Unde es?
Ex Terra
You see, understanding English and speaking it are two completely different beasts. At five, I didn’t quite grasp that distinction, and I kept claiming I spoke English when, in reality, I was just sitting there nodding and picking up fragments here and there. I’d say, “I’m so tired of speaking English,” when, in fact, I wasn’t speaking it at all. I was just quietly absorbing the endless chatter around me.
It was especially draining when it came to Miss Allspecklesandfreckles. She’d talk, I’d zone out. Eventually, I decided it was safer to just keep quiet whenever she asked me anything.
“Whereareyoufrom?” she asked one day, as if she were about to unveil some cosmic truth. The rest of the class dutifully shouted, “imfromlondon!” At this point, what did Miss Allspecklesandfreckles expect? That I was about to deliver a keynote address on geographical diversity? She turned to me with eager anticipation. Me? Diverse? On my own? Krishna—who usually carried the burden of diversity—was mysteriously absent that day, which left me to exemplify the concept solo.

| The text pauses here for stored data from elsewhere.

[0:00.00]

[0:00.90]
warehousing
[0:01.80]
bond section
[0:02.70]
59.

She asked for diversity, but got a monstrosity. “Whereareyoufrom, Larry?” she repeated, looking down at me from the pinnacle of her geographical expertise. The thing is, I had already gone through this routine with Mum, Dad, and most of our guests, so I knew exactly what was coming. But this time I decided to experiment. I would keep quiet and let them figure it out. I would not cast pearls before freckles.

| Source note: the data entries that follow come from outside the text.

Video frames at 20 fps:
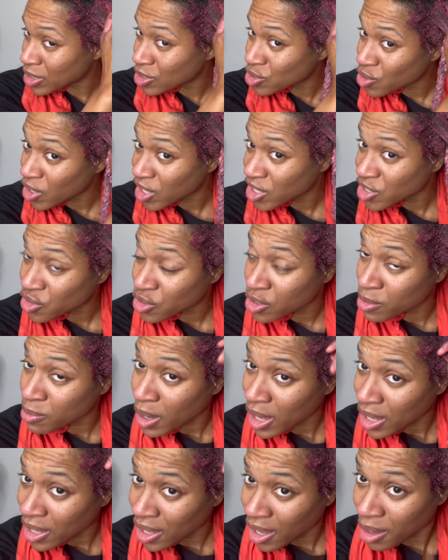a stranger in
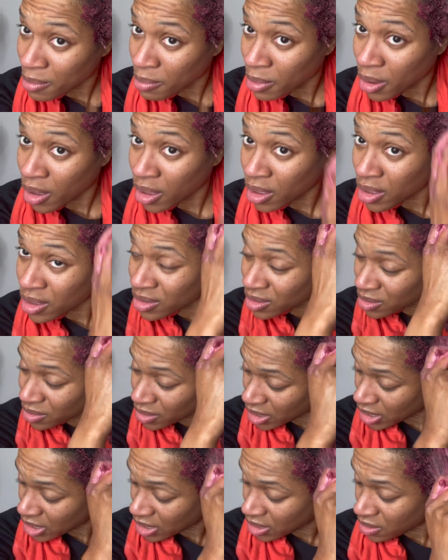my eyeball,
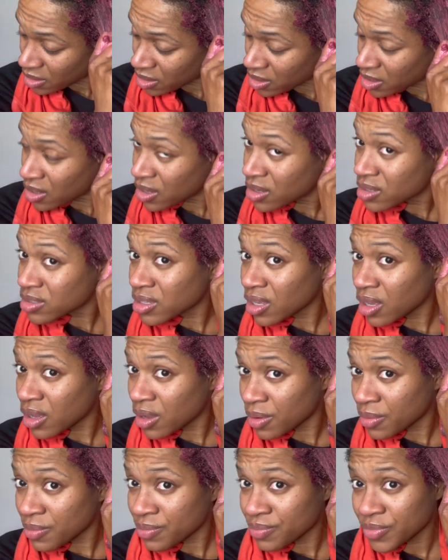okay?
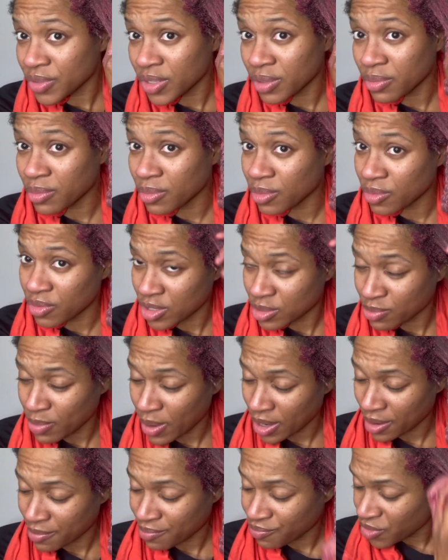So let me move this
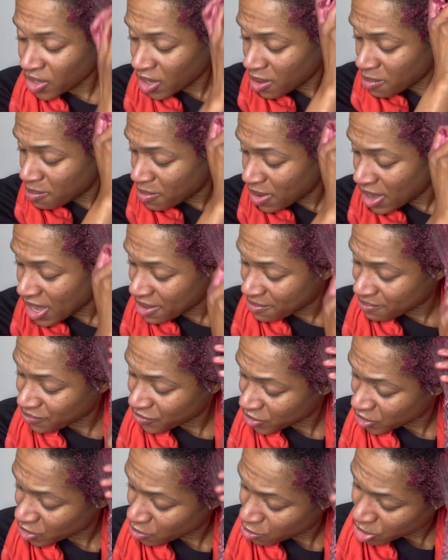back. But
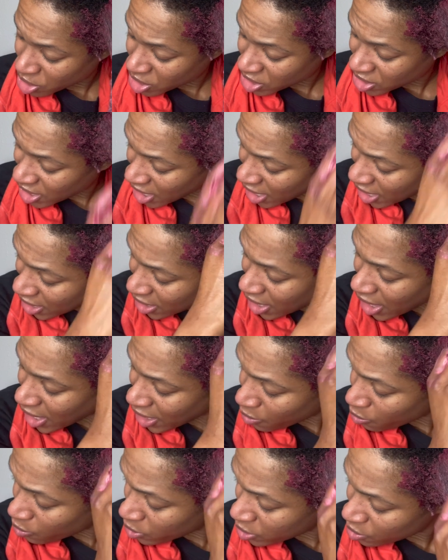she was just saying, like,
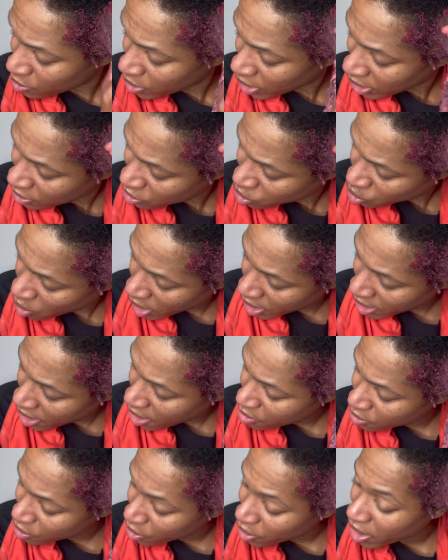when you let it dry
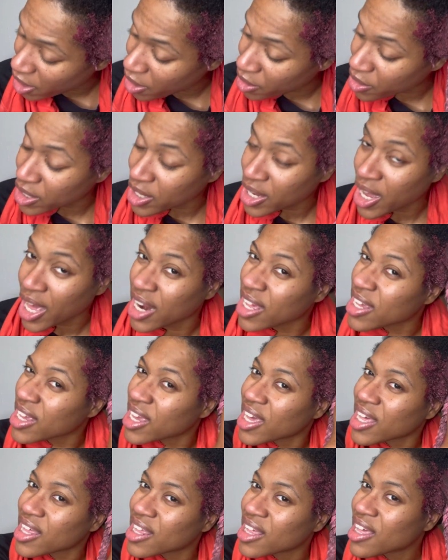out, your hair can kind of
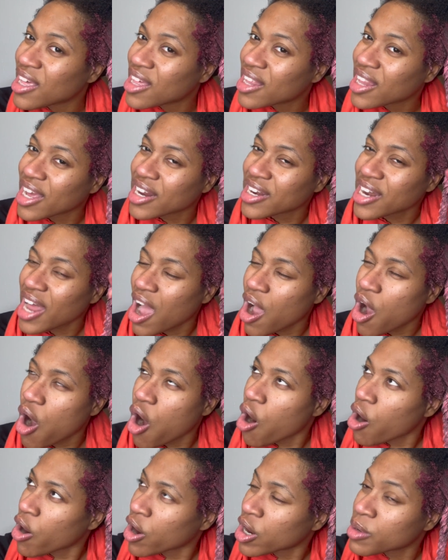get, like, not
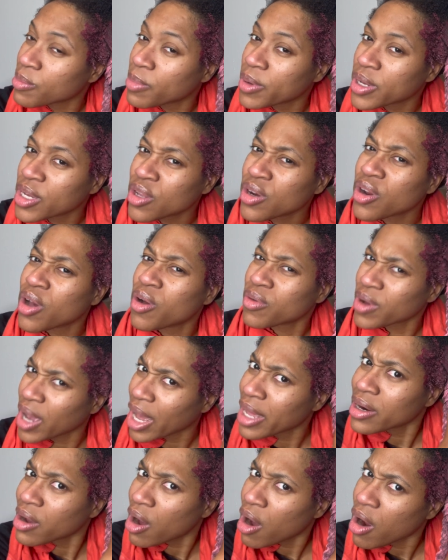hard, but, you know,
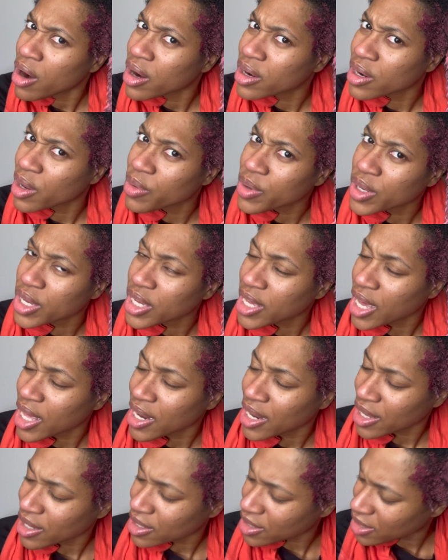kind of hard, low-key, kind of
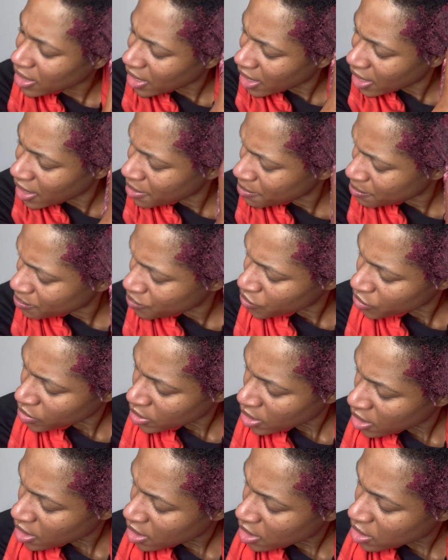like a clay.
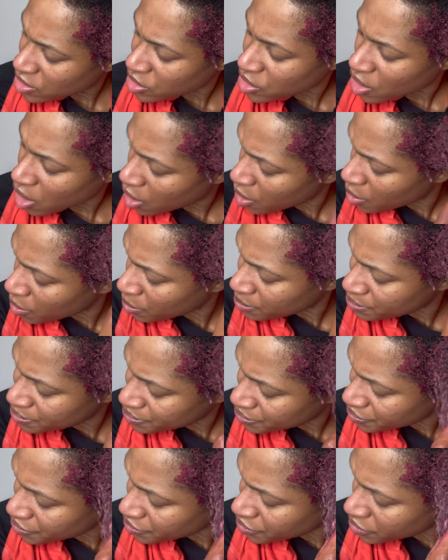So
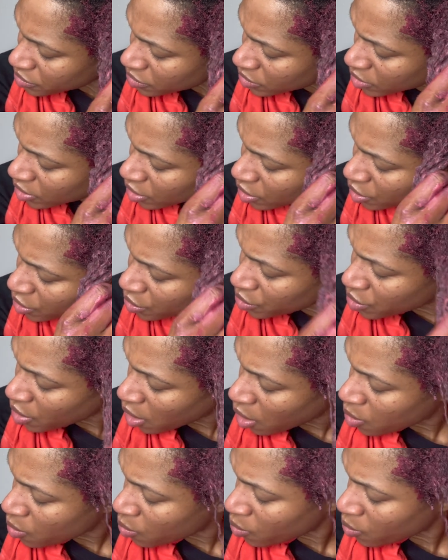you don't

We lived in Naughty Hill.—or so I said. And that’s when the absurdities began. Someone would always call me a “naughty boy.” And, not fully grasping the linguistic mechanics behind it, I took it—gratefully—as a compliment. After all, I was Dad’s son, wasn’t I?
In class, however, I chose a different strategy. This was clearly not the right time, the right place, or the right audience (namely Miss Allspecklesandfreckles) for my sense of humour. So I withdrew.

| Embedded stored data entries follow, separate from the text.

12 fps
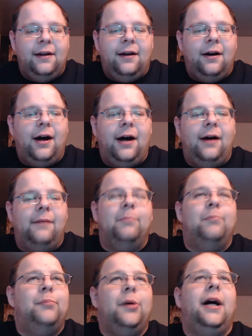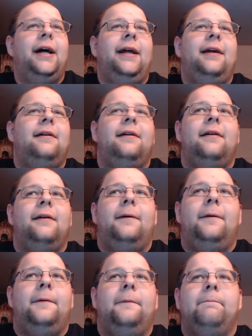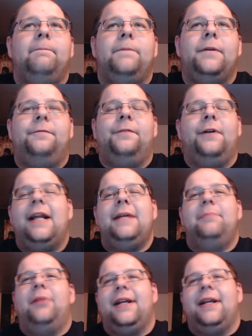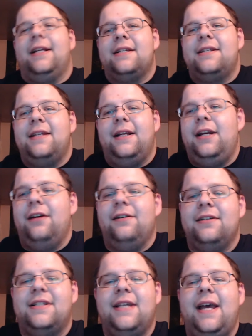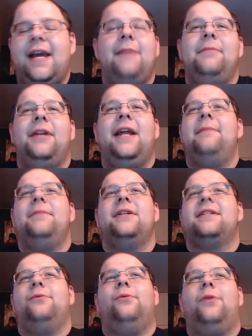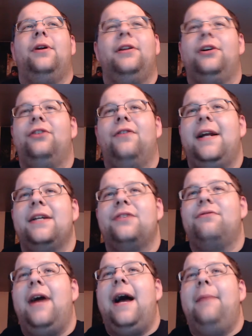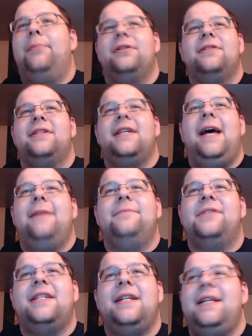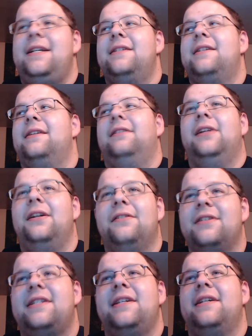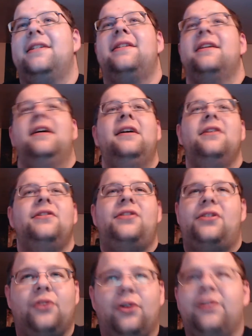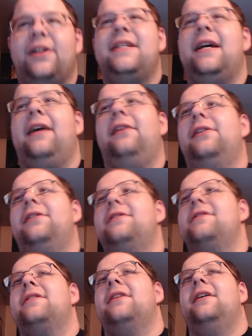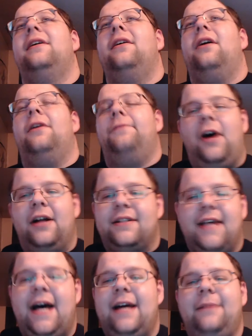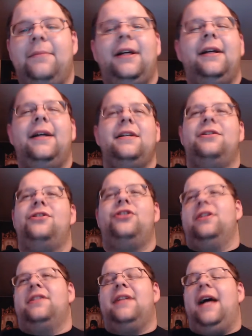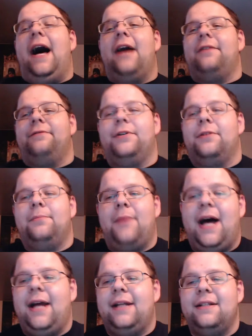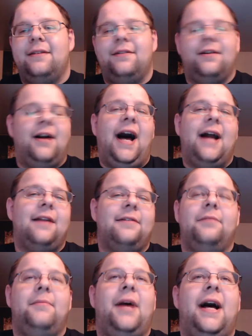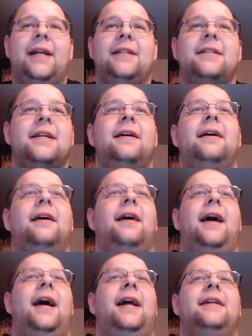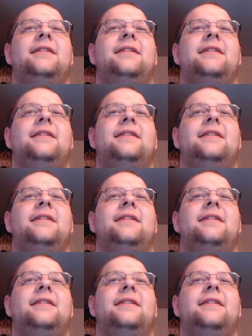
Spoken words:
But for anybody to sit here and say Eminem isn't one of the greatest rappers, MCs, lyricists, storytellers of all time is just out of their mind. They're out of their mind. And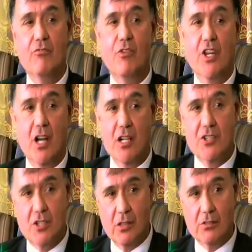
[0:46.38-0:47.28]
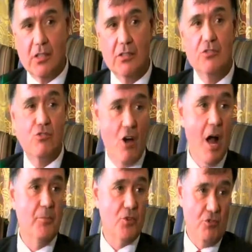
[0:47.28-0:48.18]
for young children
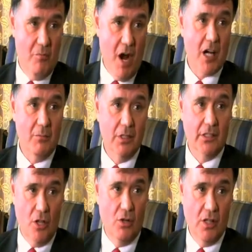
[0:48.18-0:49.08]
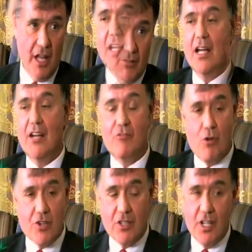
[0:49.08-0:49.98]
drop to a remarkably low level.
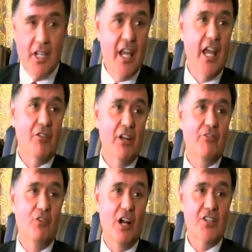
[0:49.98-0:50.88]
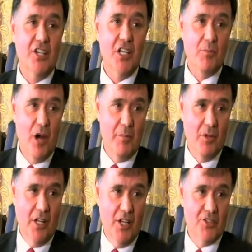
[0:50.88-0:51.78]
Unfortunately, the decay rate for our senior
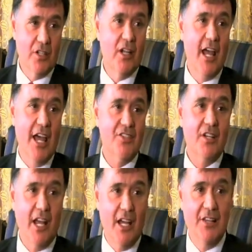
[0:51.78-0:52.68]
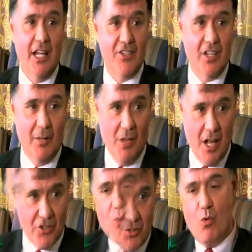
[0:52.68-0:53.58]
population hasn't had that same
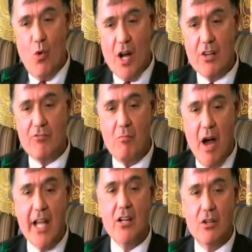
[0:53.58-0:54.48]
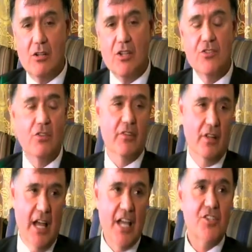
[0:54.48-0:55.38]
luxury. One of my goals over the
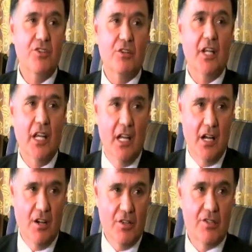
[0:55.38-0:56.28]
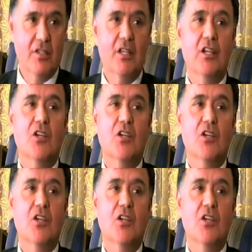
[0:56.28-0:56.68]
last 30 yearsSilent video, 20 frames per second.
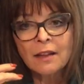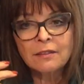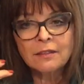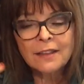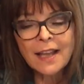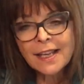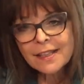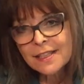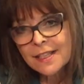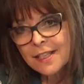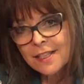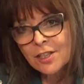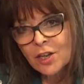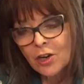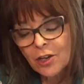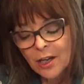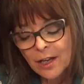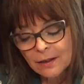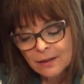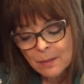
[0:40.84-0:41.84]
let's
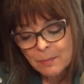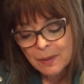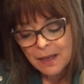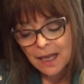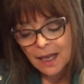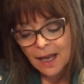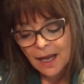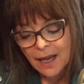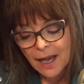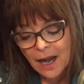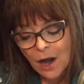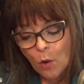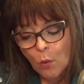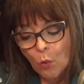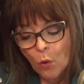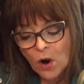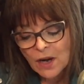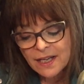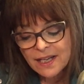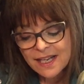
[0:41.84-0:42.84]
start at the beginning.
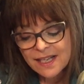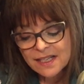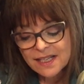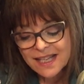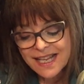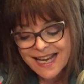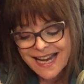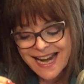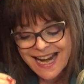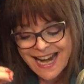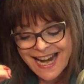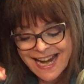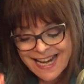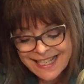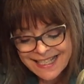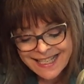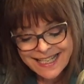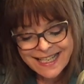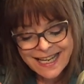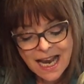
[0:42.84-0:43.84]
What is the
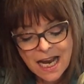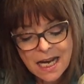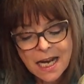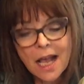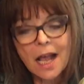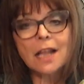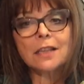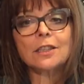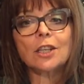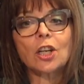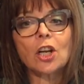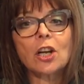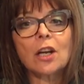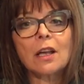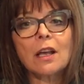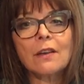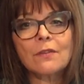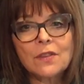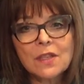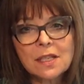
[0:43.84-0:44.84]
it color
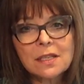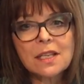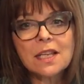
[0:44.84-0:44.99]
of the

I did that thing where you tuck your head into your shoulders and try to see the tip of your nose with both eyes. Mum found it charming at home, but gently suggested I develop a less conspicuous method of retreat for public use. Miss Allspecklesandfreckles, however, did not appreciate the subtlety.
At pickup, she informed Mum: “This child doesn’t know where he’s from, where he was born, or where his roots are! As you Russians say—Ivan who has lost his family tree—is a disgrace to his family and a burden to society!”
This kept me awake at night. How does one lose a tree? With roots and trunk and apples and everything? I simply couldn’t wrap my head around it. The only conclusion I reached was that she probably wanted me to say, “imfrommoscow,” though she never actually said so.
Mum, of course, later enjoyed recounting all the brilliant things she could have said in response—if only she had thought of them at the time. The thing about clever comebacks, as she always says, is that they arrive late, like uninvited but brilliant guests.
These days, when people ask me “whereareyoufrom?”—usually right after hearing my accent—I like to say:
“Planet Earth.”
And they fall silent, as though they’ve never heard of such a planet.
Where are you from, really?
And what do you say when you don’t feel like explaining?
How many times have you changed the answer, anyway?